***** STUDY MATERIAL
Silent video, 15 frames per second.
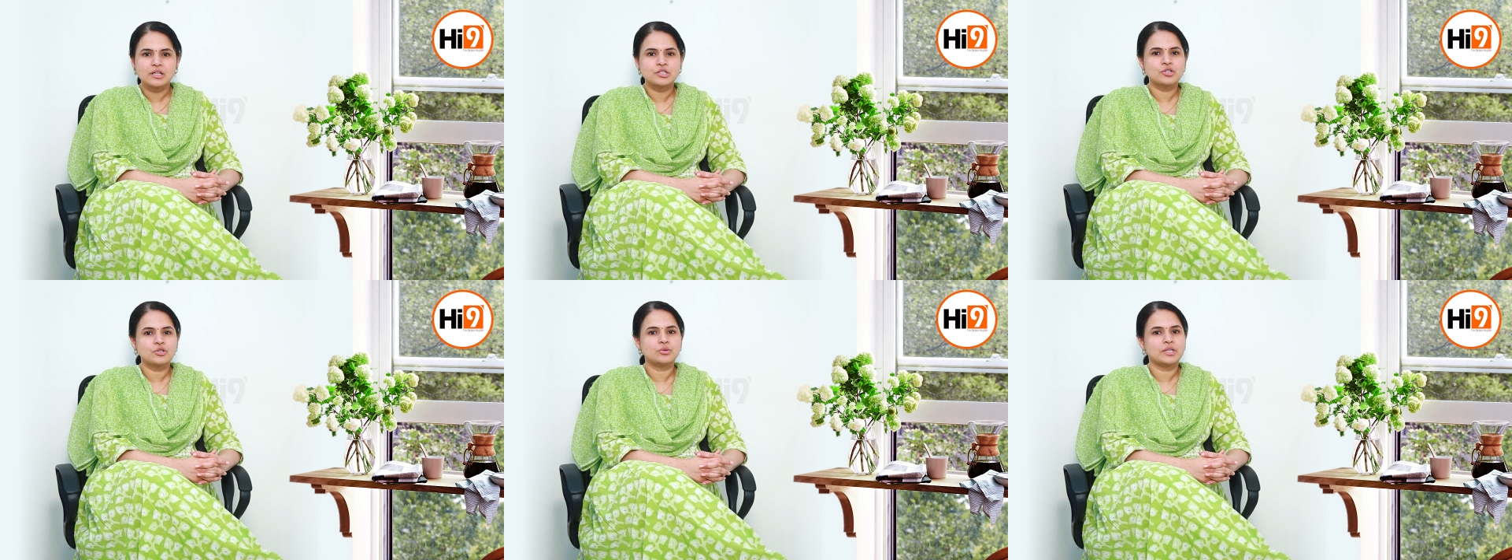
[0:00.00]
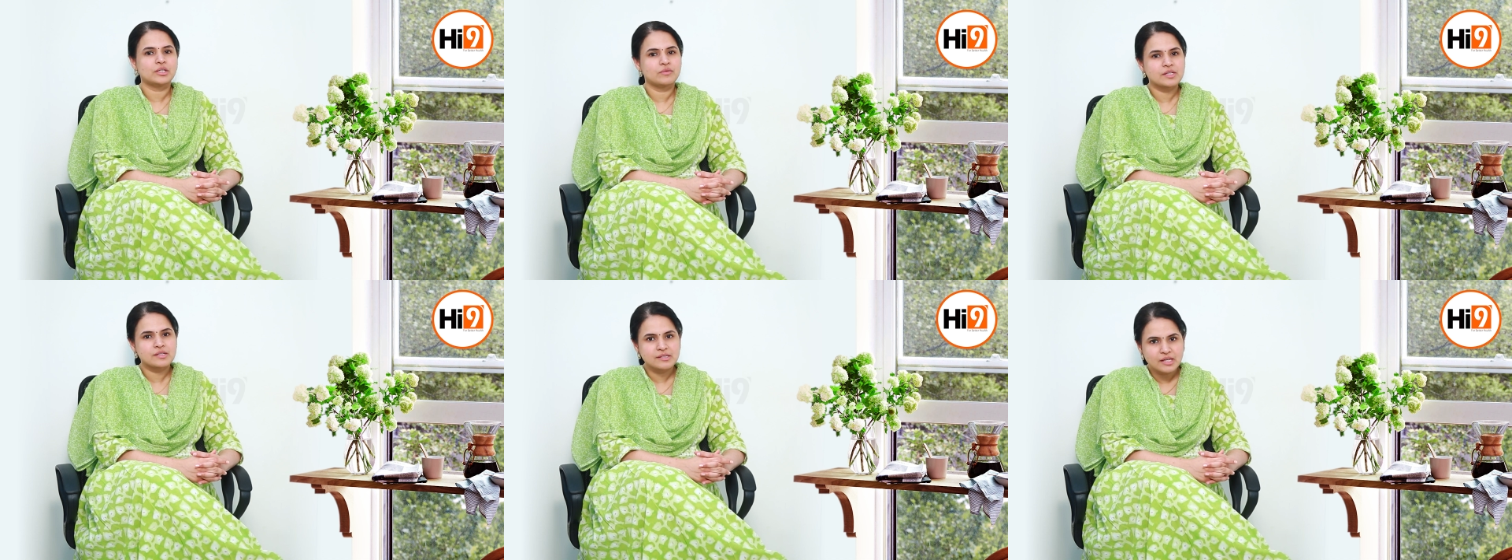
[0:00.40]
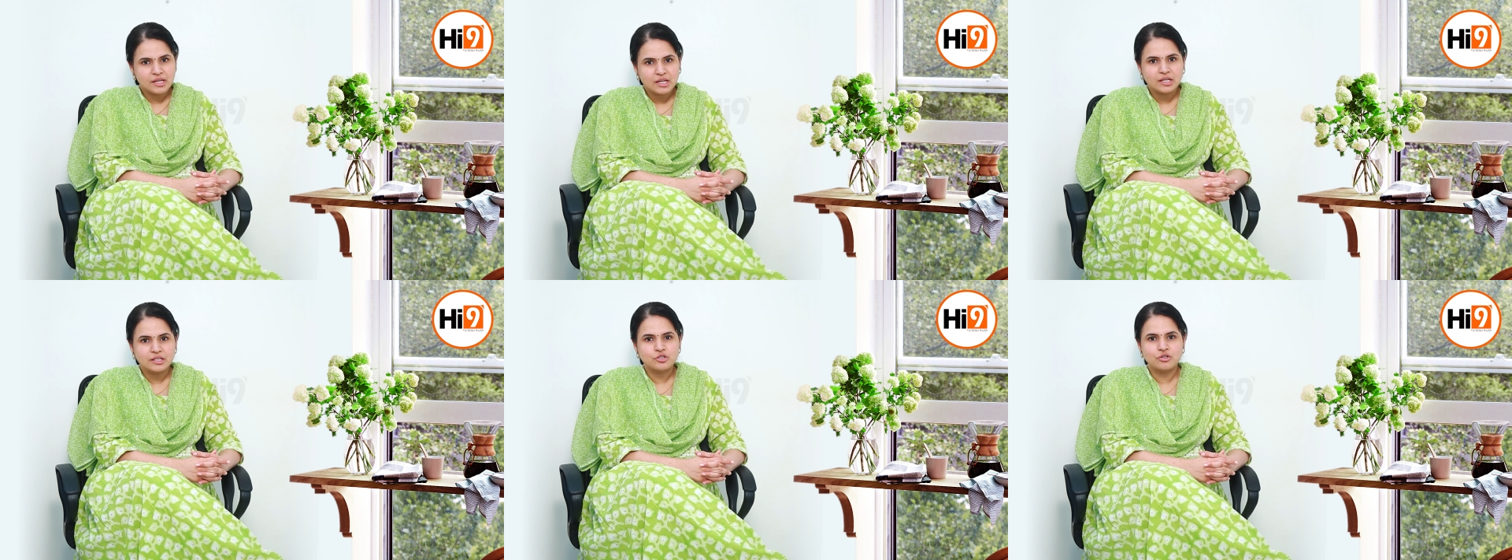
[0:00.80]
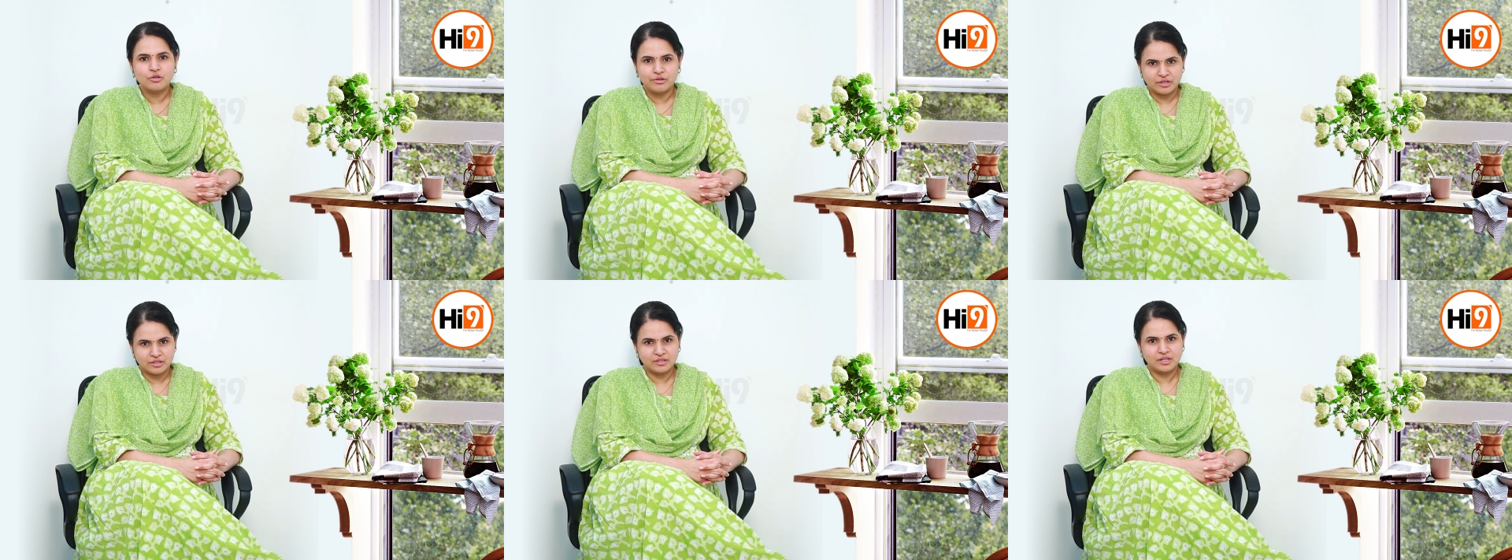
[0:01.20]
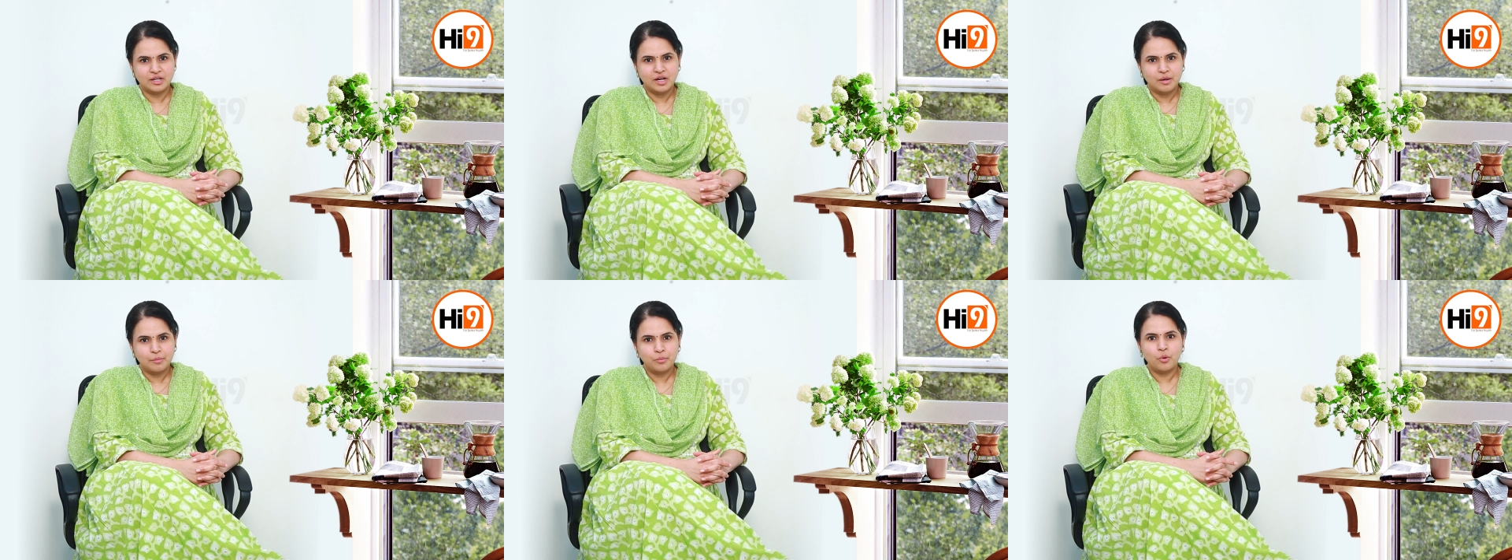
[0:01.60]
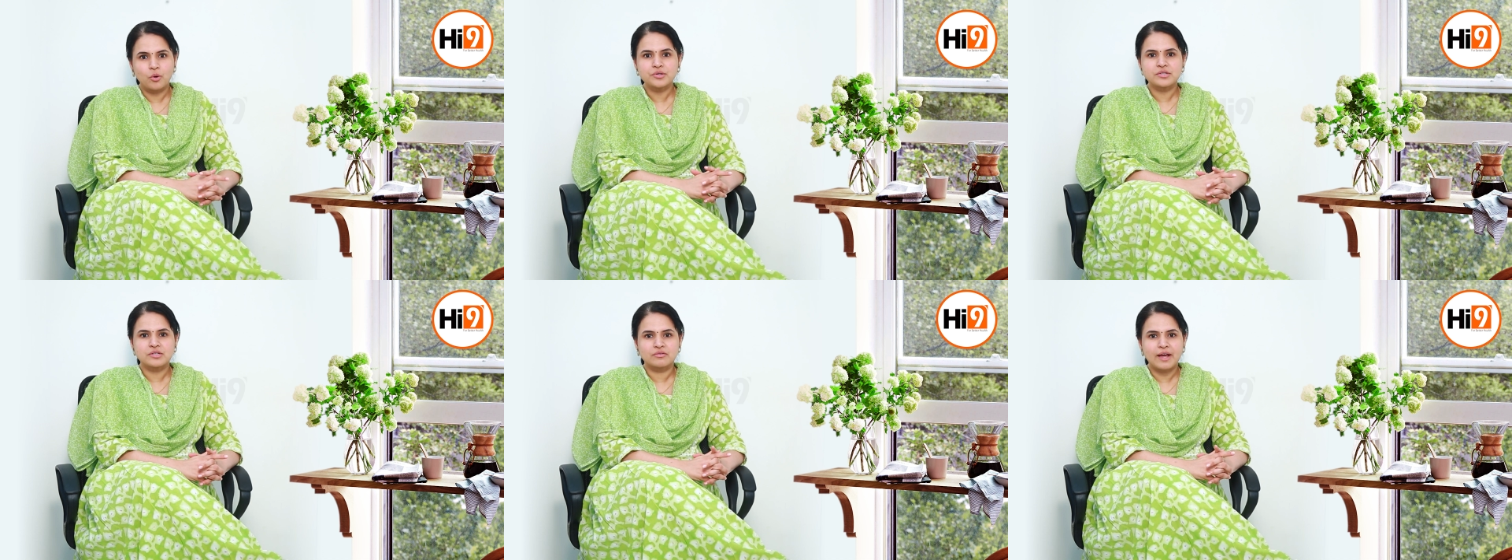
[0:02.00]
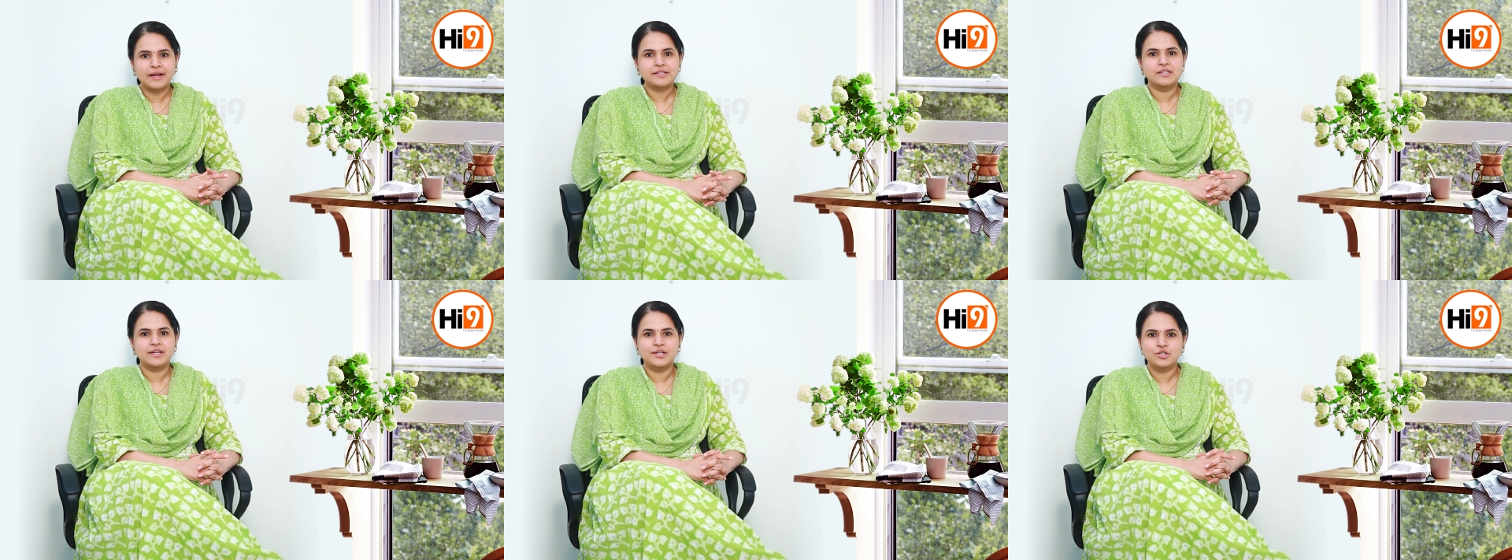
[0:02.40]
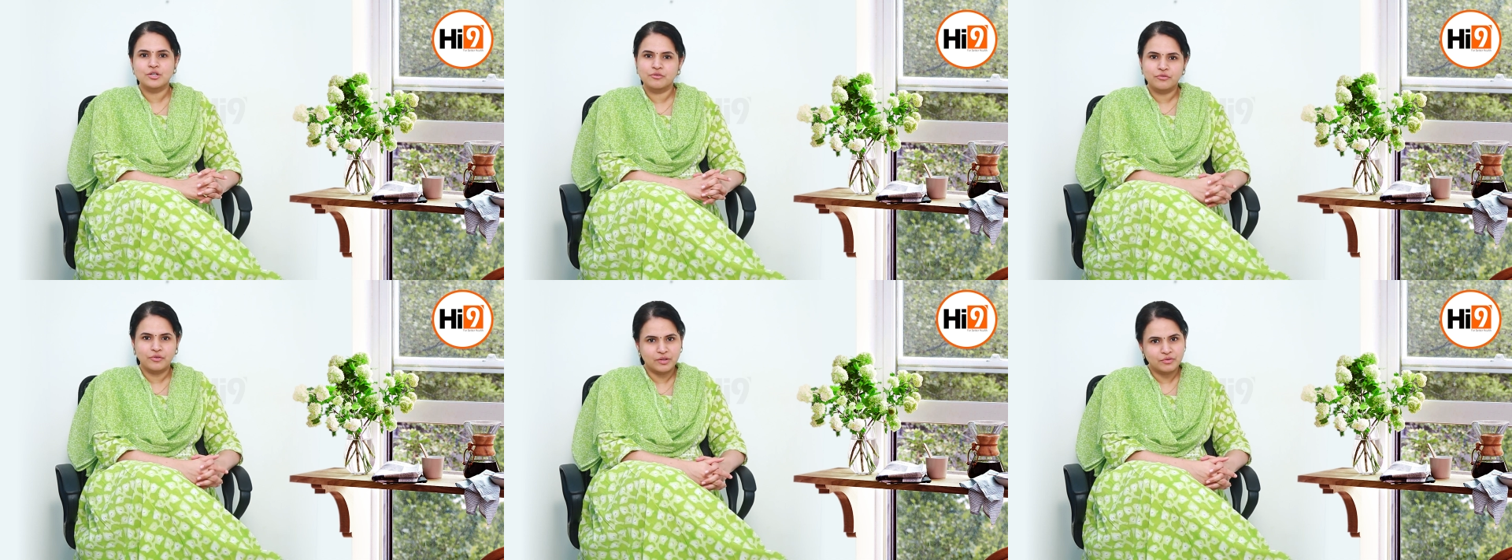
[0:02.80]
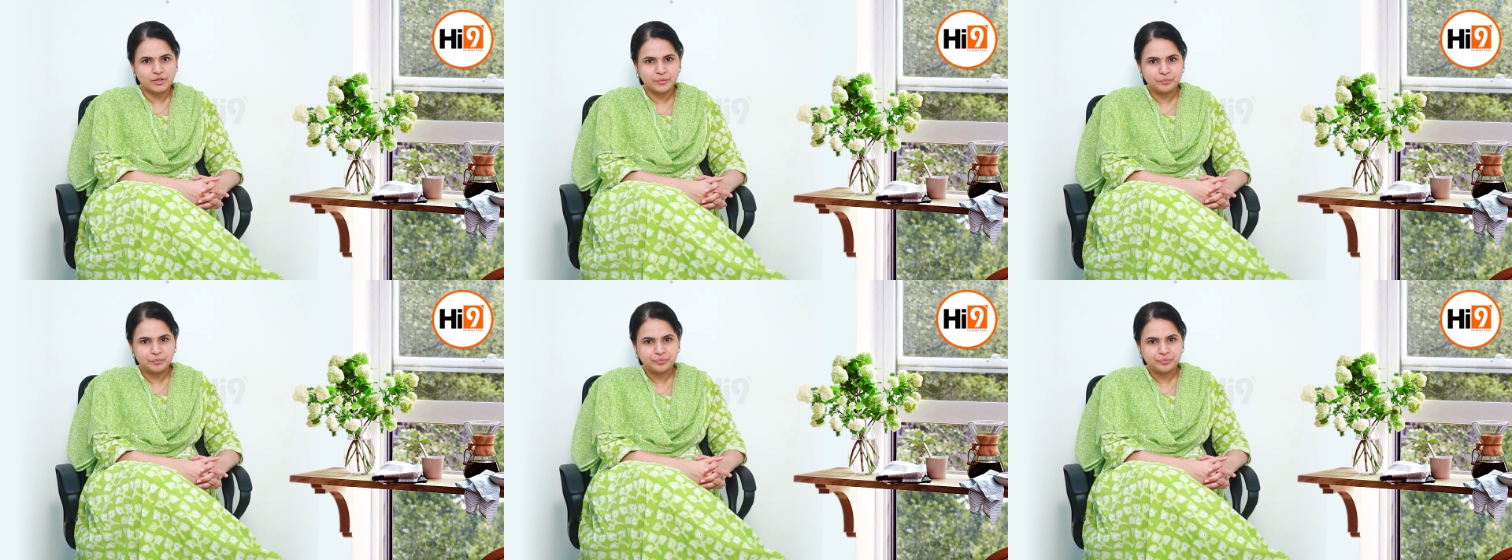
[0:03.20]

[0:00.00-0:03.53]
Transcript: issue that we see in children, post-vaccination fever.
**********
- [DIRECTIONS]:
Although the records above contain pictures, output every line exactly and leave the pictures out.

- [TASK ANSWER]:
Silent video, 15 frames per second.
[0:00.00]
[0:00.40]
[0:00.80]
[0:01.20]
[0:01.60]
[0:02.00]
[0:02.40]
[0:02.80]
[0:03.20]

[0:00.00-0:03.53]
Transcript: issue that we see in children, post-vaccination fever.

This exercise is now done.